鍵の付いた日記帳には
いつのまにか君があふれていた


お母さんに買ってもらった可愛い日記帳には小さな鍵がついていて、
それを持っているのは私だけだったから、
中を知っているのも私だけ。
内容と言っても簡単に言えば風介の事しか書いてなかった。
少し前の方をパラパラとめくってみると
今日もアイスを食べてた、だとか
晴矢と喧嘩して泣いてた、だとか、
そんなくだらない事ばかり書いてあった。

特別なことなんてなくたって
一緒なら それでよかったのに


毎日が凄く楽しくて、幸せで、
風介と一緒にいるだけで世界がキラキラしてた。

ぽつり ぽつりと雨が濡らすアスファルト
傘も差さないまま 滲んでゆく想いまで


明日こそ言おうと思って日記帳を閉じて
ベットに転がった私は小さく誰もいない天井に向かって
「好き。」と呟いた。ある意味これが日課になっていた。
明日こそは、明日こそは言おうと思っていたのに。

「さよなら」 君の声が揺らしたベル


なんでそんな事、言うの。
だって私は貴方が!

心のまんなか 鈍く響いた
初恋リグレット 小指にキス
震える手を握りしめた


「お前が、好きだった。

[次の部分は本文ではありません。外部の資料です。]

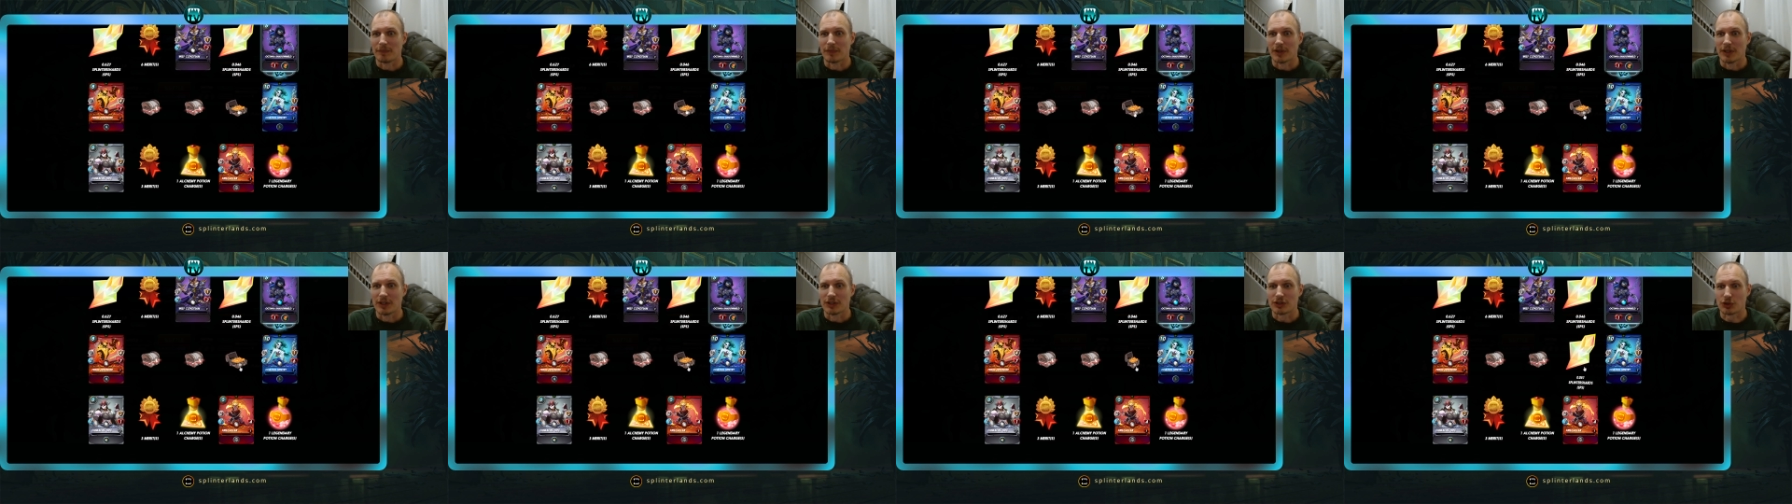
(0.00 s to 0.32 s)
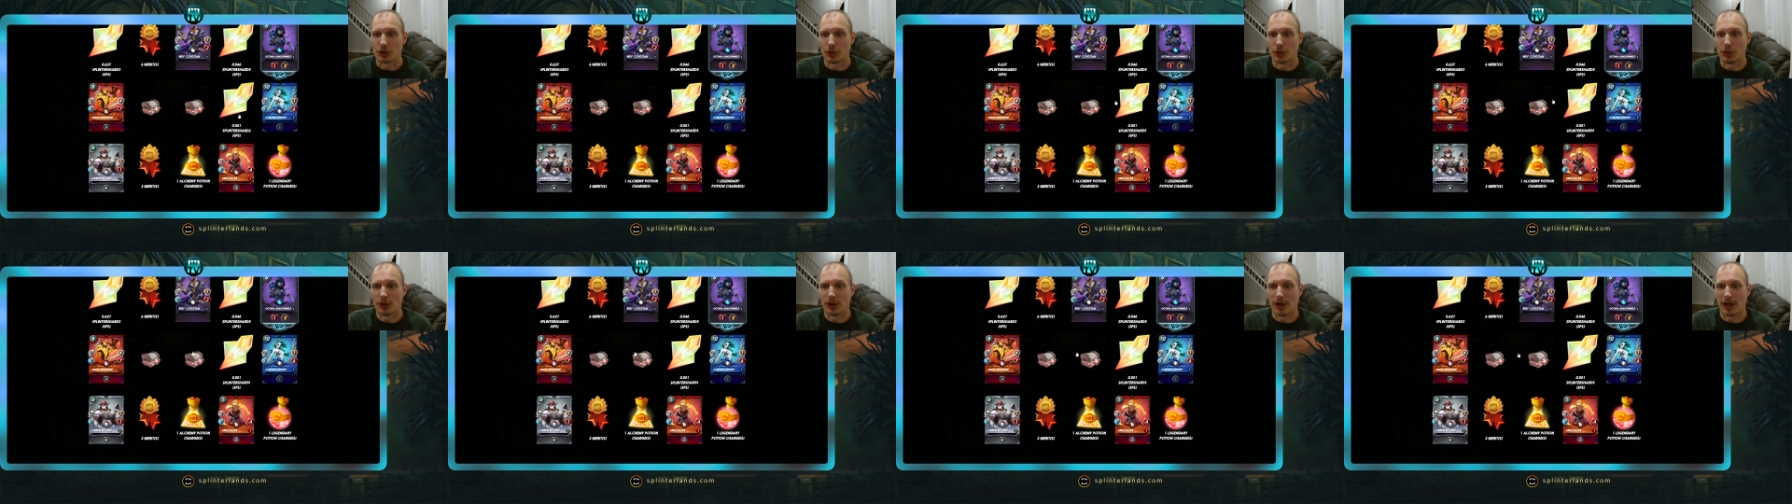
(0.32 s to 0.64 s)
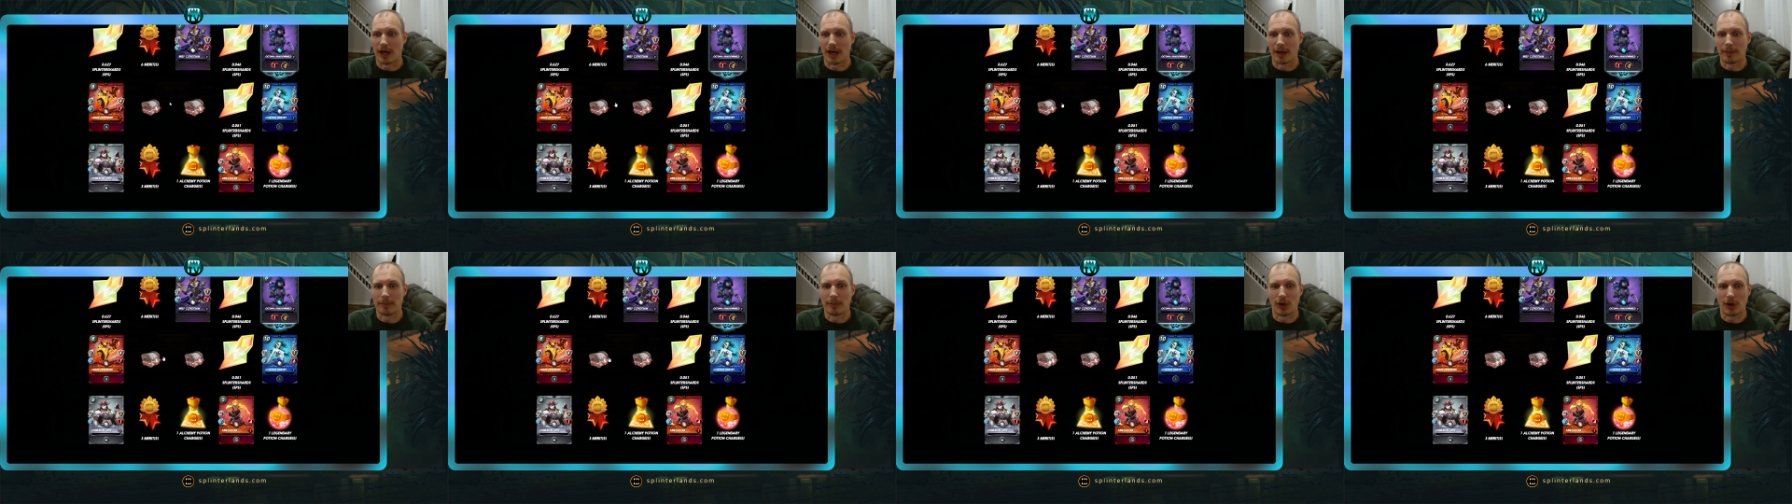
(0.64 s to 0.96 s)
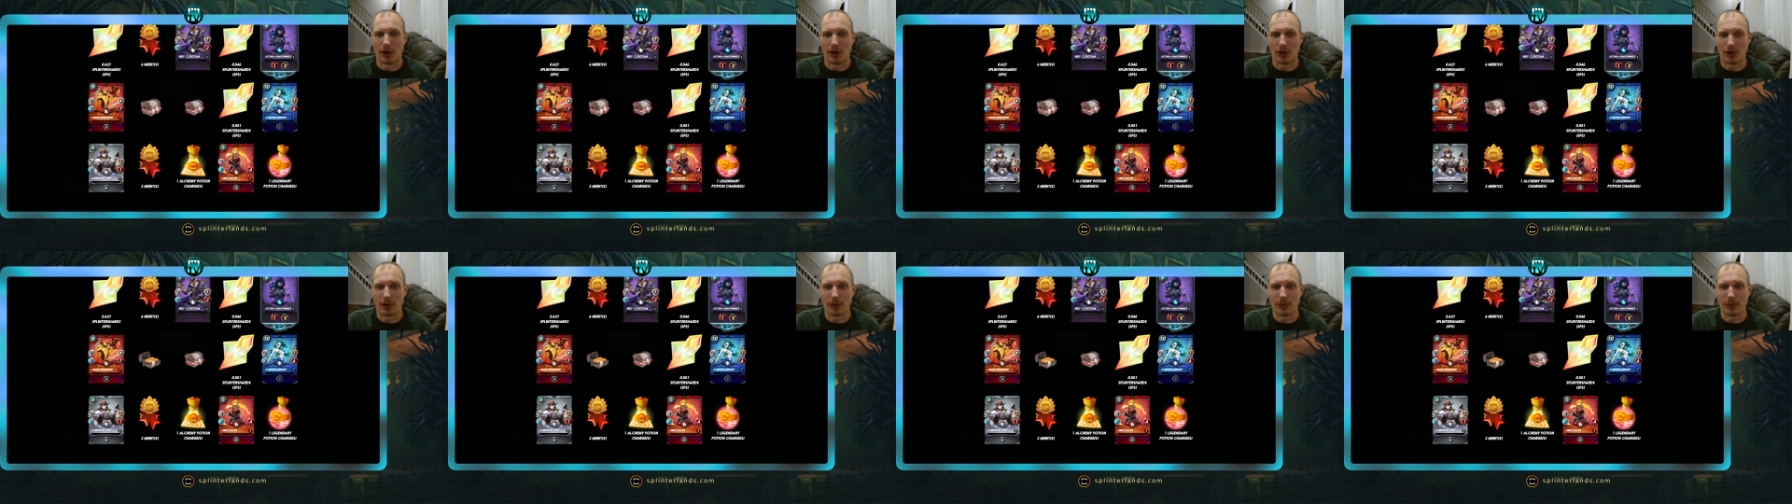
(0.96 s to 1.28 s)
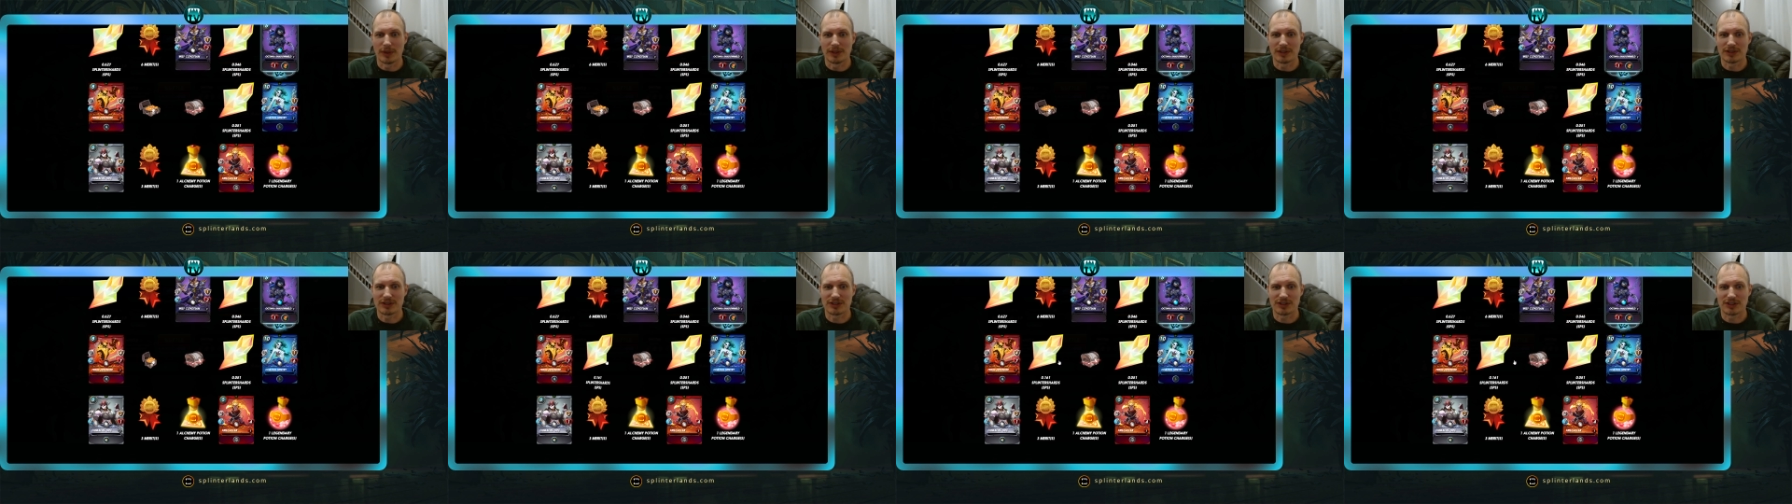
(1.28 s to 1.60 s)
So I'm
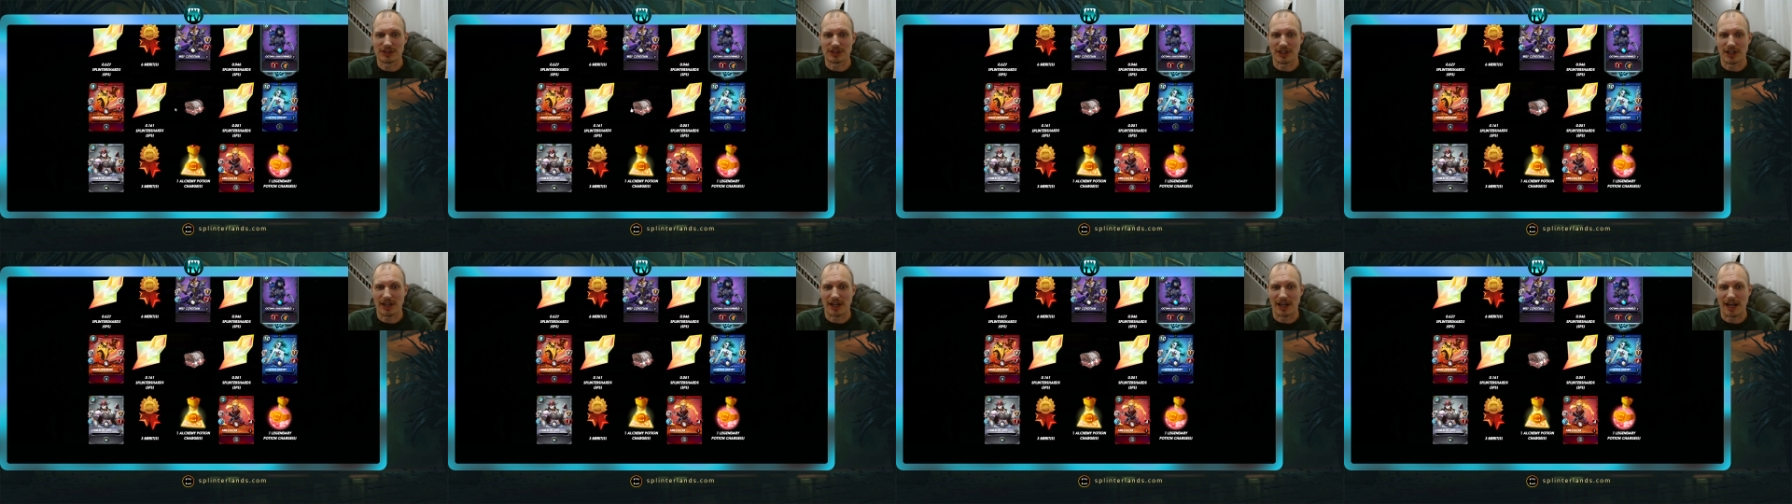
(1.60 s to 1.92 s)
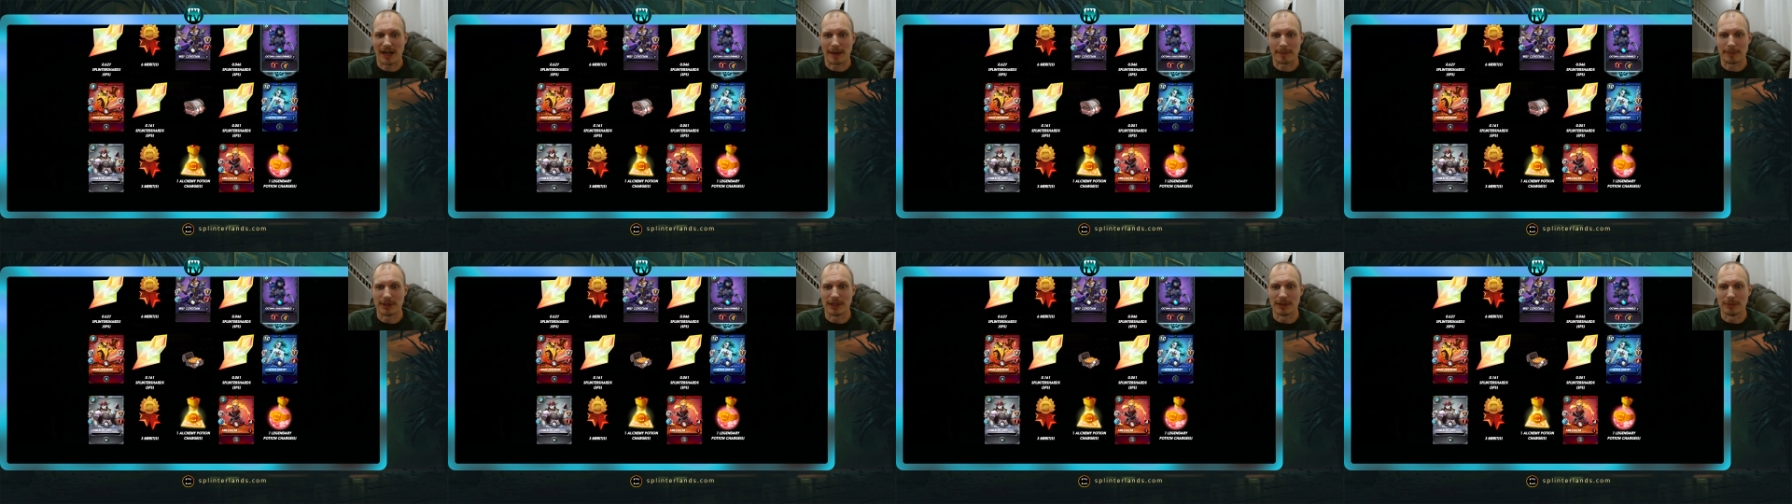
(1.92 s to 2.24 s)
always happy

」
そっと私の小指にキスをした後、風介は
「口にしたら怒るだろう?」
と笑った。

つないだ手に甘えていたの
気持ちだけをただ押しつけていた
初めての感情は 嬉しくて
苦しくて 絡まってしまった


風介はどこにも行かないと思っていた。
ずっと一緒、離れることなんかない、って。
初恋だったから甘酸っぱい気持ちに酔ってしまっていたけれど、
さりげなく繋がれる手に安心していたけれど、
それは枷にもなんににもなってなんかいなかったんだね。

少し冷たい雨が隠す涙跡
もっと濡らしていて そう やさしく叱るように
「ごめんね」 君の声とうつむく姿

ずっと傍にいるって約束したのに、…すまない。
そう言って頭を撫でられたけれど、
私の視線はずっとアスファルト。
涙がこぼれて生まれた痕がさらに私を泣かせた。

心のまんなか くり返してる
初恋リグレット 零れるなら
この想いもさらってほしい


いっそ風介の事なんか忘れた方がいいのかもしれない。
だって私の所には帰ってこないのでしょう?
だけどそんなことできなかった。
好きなんだもの、彼のことが。

「ありがとう」伝えられず
願いもまた 心のまんなか 降り積もっていく


「ありがとう。」
そう言えば彼は驚いたように目を見開いた。
「何が…だ、私はお前との約束をっ!」
「ありがとう、風介。貴方に会えて、よかった!」
そう言えば抱きしめられて少し低めの彼の体温と出会う。
否定するように身体をよじれば背に回っている腕がさらにきつくなる。
「あと…少しだけ。」

初恋リグレット
オルゴール(はこ)の鍵は開けたままで 目を閉じた


迎えなんて来ないと分かっているけれど、
貴方のこと、ずっと待っています。